→ **Problem details**: Please output all of the entries exactly and omit any images they hold.

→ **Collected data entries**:
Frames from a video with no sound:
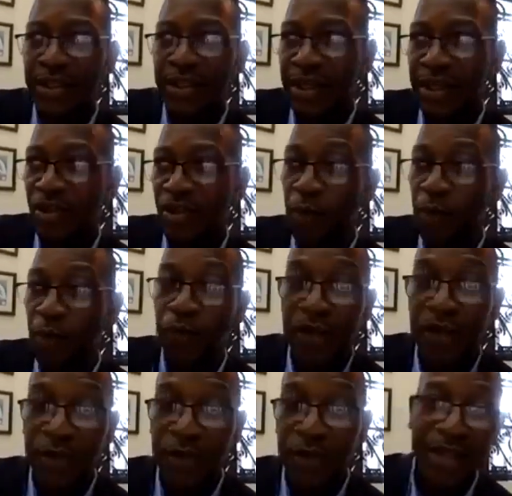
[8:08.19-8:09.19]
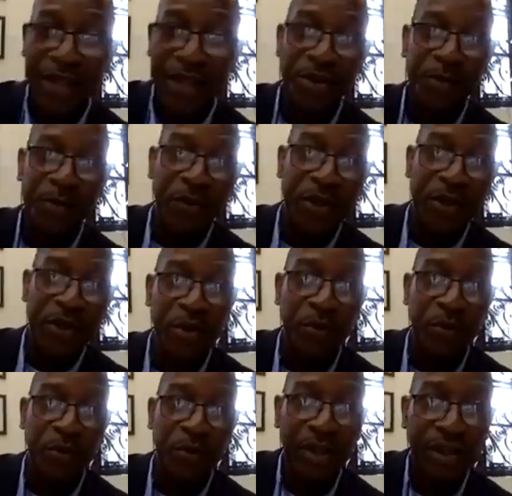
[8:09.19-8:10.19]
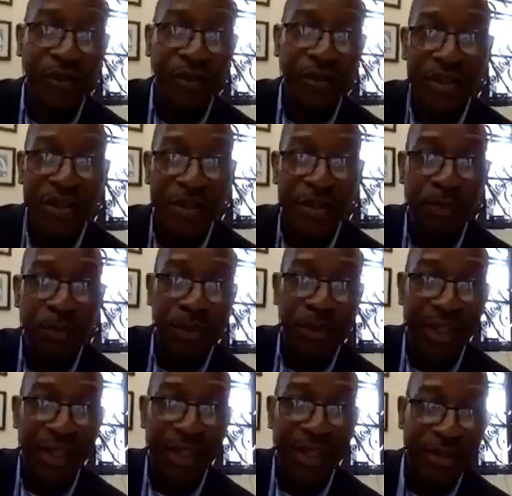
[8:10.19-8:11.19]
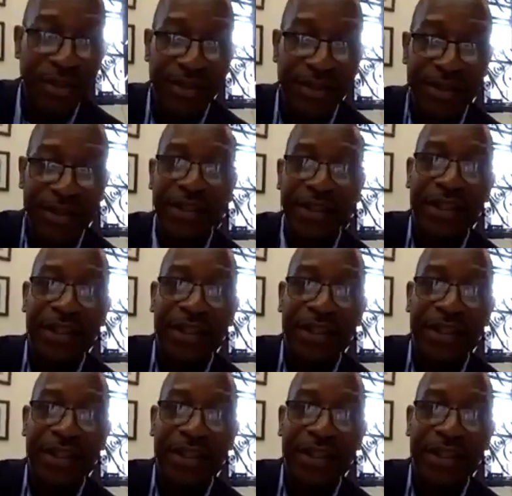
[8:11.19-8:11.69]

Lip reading: And hopefully, at some point, we'll open an office in Port Harcourt.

→ **Result of the exercise**:
Frames from a video with no sound:
[8:08.19-8:09.19]
[8:09.19-8:10.19]
[8:10.19-8:11.19]
[8:11.19-8:11.69]

Lip reading: And hopefully, at some point, we'll open an office in Port Harcourt.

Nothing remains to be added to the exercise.